[Records from a data source]
┌──

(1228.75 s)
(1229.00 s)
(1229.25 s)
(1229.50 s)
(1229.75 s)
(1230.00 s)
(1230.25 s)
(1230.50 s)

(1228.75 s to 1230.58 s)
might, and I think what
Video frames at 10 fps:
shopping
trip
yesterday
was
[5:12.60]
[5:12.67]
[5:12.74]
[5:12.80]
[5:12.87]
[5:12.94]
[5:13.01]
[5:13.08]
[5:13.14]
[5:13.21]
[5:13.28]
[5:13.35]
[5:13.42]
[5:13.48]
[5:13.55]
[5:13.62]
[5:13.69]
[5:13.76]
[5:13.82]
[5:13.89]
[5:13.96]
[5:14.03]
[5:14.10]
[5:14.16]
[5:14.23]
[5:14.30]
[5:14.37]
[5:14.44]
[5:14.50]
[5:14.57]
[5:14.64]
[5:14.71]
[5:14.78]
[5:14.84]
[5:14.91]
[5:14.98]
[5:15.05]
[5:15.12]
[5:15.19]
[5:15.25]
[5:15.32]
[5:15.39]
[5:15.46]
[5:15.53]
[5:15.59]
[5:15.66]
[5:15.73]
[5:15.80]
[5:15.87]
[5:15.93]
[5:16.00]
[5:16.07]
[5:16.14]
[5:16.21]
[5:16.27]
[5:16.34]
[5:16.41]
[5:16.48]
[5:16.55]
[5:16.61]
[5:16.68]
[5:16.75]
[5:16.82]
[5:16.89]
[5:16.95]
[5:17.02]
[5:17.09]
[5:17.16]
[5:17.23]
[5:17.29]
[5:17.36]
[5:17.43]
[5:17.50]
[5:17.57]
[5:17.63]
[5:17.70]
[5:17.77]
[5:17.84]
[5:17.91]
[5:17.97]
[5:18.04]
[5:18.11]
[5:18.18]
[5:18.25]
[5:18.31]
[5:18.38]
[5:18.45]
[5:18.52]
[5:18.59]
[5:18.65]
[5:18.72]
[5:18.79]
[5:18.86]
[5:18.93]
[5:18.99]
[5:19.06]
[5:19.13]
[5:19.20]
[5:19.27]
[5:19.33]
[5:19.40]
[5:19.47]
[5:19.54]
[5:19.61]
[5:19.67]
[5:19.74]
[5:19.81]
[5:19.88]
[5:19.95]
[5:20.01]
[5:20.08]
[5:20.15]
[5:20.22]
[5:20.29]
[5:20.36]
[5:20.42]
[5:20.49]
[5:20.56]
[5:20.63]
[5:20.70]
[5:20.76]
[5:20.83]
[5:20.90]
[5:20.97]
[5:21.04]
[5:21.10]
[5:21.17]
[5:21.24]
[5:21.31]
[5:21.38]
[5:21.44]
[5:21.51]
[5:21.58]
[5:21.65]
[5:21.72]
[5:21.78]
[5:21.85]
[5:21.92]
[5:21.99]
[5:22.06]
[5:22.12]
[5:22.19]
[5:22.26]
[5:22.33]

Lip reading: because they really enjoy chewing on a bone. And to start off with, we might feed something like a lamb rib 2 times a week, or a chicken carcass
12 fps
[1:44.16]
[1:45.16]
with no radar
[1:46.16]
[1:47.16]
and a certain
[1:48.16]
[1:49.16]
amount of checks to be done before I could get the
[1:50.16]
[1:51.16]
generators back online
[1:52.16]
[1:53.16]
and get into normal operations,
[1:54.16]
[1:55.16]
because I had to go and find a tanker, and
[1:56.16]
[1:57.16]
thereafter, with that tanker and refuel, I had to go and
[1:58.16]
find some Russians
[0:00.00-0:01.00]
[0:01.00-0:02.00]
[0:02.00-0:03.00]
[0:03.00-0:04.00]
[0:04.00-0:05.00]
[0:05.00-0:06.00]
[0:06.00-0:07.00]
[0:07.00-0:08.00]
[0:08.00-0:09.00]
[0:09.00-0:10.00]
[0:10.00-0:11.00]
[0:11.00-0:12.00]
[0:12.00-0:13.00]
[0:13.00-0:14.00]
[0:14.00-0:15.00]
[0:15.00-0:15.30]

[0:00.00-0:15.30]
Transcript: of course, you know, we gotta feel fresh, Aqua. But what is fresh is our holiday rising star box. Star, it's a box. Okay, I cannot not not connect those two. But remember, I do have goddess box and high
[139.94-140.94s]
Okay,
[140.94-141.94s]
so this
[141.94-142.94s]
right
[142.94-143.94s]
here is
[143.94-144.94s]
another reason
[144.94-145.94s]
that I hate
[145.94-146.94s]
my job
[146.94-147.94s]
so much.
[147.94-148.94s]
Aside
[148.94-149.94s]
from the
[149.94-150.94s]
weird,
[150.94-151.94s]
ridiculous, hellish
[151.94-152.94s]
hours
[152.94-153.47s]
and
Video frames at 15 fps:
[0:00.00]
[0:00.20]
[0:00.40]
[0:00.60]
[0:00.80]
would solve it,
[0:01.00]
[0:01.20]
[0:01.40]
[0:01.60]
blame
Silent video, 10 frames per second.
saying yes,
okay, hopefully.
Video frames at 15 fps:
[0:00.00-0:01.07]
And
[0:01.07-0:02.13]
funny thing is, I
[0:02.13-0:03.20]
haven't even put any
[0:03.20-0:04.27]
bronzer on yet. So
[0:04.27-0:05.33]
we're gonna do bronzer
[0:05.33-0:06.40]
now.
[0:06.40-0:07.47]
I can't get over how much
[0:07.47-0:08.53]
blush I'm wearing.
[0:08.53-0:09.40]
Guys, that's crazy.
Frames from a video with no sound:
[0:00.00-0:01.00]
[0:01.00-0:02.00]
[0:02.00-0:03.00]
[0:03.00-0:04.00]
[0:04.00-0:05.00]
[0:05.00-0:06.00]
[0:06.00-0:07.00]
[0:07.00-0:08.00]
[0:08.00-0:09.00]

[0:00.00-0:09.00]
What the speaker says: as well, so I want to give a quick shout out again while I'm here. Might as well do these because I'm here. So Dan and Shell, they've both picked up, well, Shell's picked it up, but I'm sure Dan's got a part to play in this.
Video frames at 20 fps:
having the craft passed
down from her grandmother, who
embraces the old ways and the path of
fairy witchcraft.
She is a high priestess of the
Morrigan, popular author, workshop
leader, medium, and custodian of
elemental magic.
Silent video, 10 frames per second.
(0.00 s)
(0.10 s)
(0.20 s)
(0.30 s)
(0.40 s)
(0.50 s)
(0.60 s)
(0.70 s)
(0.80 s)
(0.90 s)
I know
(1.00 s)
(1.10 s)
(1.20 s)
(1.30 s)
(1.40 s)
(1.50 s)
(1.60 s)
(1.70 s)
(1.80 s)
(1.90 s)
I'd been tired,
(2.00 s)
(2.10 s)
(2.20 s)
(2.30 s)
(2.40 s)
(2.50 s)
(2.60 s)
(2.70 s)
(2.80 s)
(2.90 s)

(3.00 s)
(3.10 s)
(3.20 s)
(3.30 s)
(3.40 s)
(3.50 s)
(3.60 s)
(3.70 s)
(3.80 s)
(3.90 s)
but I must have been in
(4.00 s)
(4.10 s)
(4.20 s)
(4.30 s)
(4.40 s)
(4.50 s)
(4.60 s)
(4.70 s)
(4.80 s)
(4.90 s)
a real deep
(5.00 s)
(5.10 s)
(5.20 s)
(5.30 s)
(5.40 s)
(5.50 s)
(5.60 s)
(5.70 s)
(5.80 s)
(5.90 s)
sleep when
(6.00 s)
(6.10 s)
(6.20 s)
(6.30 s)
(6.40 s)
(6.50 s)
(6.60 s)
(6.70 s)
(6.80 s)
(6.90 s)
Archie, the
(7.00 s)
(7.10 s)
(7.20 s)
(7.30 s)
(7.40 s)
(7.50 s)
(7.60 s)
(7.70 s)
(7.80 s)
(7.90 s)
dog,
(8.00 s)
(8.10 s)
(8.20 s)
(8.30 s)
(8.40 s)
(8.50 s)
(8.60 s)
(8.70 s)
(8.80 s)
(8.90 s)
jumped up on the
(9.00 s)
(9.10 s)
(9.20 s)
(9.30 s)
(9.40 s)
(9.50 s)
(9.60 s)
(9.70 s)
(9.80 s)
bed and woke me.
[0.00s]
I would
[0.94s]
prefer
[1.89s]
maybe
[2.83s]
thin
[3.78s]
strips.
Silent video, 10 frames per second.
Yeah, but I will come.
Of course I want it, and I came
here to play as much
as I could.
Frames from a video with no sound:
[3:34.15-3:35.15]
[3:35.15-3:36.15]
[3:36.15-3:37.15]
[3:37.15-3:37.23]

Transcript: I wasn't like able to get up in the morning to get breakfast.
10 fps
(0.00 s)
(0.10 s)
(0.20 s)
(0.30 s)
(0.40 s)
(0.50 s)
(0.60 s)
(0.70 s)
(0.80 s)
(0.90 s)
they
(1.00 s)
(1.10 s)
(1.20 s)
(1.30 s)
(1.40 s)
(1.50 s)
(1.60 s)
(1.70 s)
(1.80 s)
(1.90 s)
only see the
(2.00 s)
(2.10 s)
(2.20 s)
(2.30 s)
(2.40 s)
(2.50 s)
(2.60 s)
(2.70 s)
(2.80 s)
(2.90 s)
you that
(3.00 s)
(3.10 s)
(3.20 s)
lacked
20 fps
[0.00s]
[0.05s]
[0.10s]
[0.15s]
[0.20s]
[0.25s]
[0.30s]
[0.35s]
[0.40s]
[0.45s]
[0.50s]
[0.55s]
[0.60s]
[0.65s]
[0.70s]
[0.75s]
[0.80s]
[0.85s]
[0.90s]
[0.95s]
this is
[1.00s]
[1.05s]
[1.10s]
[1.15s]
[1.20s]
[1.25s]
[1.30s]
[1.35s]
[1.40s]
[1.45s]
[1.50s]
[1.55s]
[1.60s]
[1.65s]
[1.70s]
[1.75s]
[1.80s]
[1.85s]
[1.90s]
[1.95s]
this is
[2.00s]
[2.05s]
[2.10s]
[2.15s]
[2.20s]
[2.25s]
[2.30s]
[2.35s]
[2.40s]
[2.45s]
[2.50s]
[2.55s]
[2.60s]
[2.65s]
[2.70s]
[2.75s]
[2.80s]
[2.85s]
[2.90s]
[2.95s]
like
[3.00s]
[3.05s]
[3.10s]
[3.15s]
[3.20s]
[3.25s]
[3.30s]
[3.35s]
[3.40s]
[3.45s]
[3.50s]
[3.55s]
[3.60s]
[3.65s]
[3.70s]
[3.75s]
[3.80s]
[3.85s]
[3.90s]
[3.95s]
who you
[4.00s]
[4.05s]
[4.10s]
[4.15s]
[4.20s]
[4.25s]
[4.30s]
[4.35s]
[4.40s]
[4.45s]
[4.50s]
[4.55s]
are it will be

└──

Copy out the range of lines above starting at the line with "(1229.75 s)" and ending at the line with "[0:11.00-0:12.00]", exactly and including both.

Completed exercise ▸
(1229.75 s)
(1230.00 s)
(1230.25 s)
(1230.50 s)

(1228.75 s to 1230.58 s)
might, and I think what
Video frames at 10 fps:
shopping
trip
yesterday
was
[5:12.60]
[5:12.67]
[5:12.74]
[5:12.80]
[5:12.87]
[5:12.94]
[5:13.01]
[5:13.08]
[5:13.14]
[5:13.21]
[5:13.28]
[5:13.35]
[5:13.42]
[5:13.48]
[5:13.55]
[5:13.62]
[5:13.69]
[5:13.76]
[5:13.82]
[5:13.89]
[5:13.96]
[5:14.03]
[5:14.10]
[5:14.16]
[5:14.23]
[5:14.30]
[5:14.37]
[5:14.44]
[5:14.50]
[5:14.57]
[5:14.64]
[5:14.71]
[5:14.78]
[5:14.84]
[5:14.91]
[5:14.98]
[5:15.05]
[5:15.12]
[5:15.19]
[5:15.25]
[5:15.32]
[5:15.39]
[5:15.46]
[5:15.53]
[5:15.59]
[5:15.66]
[5:15.73]
[5:15.80]
[5:15.87]
[5:15.93]
[5:16.00]
[5:16.07]
[5:16.14]
[5:16.21]
[5:16.27]
[5:16.34]
[5:16.41]
[5:16.48]
[5:16.55]
[5:16.61]
[5:16.68]
[5:16.75]
[5:16.82]
[5:16.89]
[5:16.95]
[5:17.02]
[5:17.09]
[5:17.16]
[5:17.23]
[5:17.29]
[5:17.36]
[5:17.43]
[5:17.50]
[5:17.57]
[5:17.63]
[5:17.70]
[5:17.77]
[5:17.84]
[5:17.91]
[5:17.97]
[5:18.04]
[5:18.11]
[5:18.18]
[5:18.25]
[5:18.31]
[5:18.38]
[5:18.45]
[5:18.52]
[5:18.59]
[5:18.65]
[5:18.72]
[5:18.79]
[5:18.86]
[5:18.93]
[5:18.99]
[5:19.06]
[5:19.13]
[5:19.20]
[5:19.27]
[5:19.33]
[5:19.40]
[5:19.47]
[5:19.54]
[5:19.61]
[5:19.67]
[5:19.74]
[5:19.81]
[5:19.88]
[5:19.95]
[5:20.01]
[5:20.08]
[5:20.15]
[5:20.22]
[5:20.29]
[5:20.36]
[5:20.42]
[5:20.49]
[5:20.56]
[5:20.63]
[5:20.70]
[5:20.76]
[5:20.83]
[5:20.90]
[5:20.97]
[5:21.04]
[5:21.10]
[5:21.17]
[5:21.24]
[5:21.31]
[5:21.38]
[5:21.44]
[5:21.51]
[5:21.58]
[5:21.65]
[5:21.72]
[5:21.78]
[5:21.85]
[5:21.92]
[5:21.99]
[5:22.06]
[5:22.12]
[5:22.19]
[5:22.26]
[5:22.33]

Lip reading: because they really enjoy chewing on a bone. And to start off with, we might feed something like a lamb rib 2 times a week, or a chicken carcass
12 fps
[1:44.16]
[1:45.16]
with no radar
[1:46.16]
[1:47.16]
and a certain
[1:48.16]
[1:49.16]
amount of checks to be done before I could get the
[1:50.16]
[1:51.16]
generators back online
[1:52.16]
[1:53.16]
and get into normal operations,
[1:54.16]
[1:55.16]
because I had to go and find a tanker, and
[1:56.16]
[1:57.16]
thereafter, with that tanker and refuel, I had to go and
[1:58.16]
find some Russians
[0:00.00-0:01.00]
[0:01.00-0:02.00]
[0:02.00-0:03.00]
[0:03.00-0:04.00]
[0:04.00-0:05.00]
[0:05.00-0:06.00]
[0:06.00-0:07.00]
[0:07.00-0:08.00]
[0:08.00-0:09.00]
[0:09.00-0:10.00]
[0:10.00-0:11.00]
[0:11.00-0:12.00]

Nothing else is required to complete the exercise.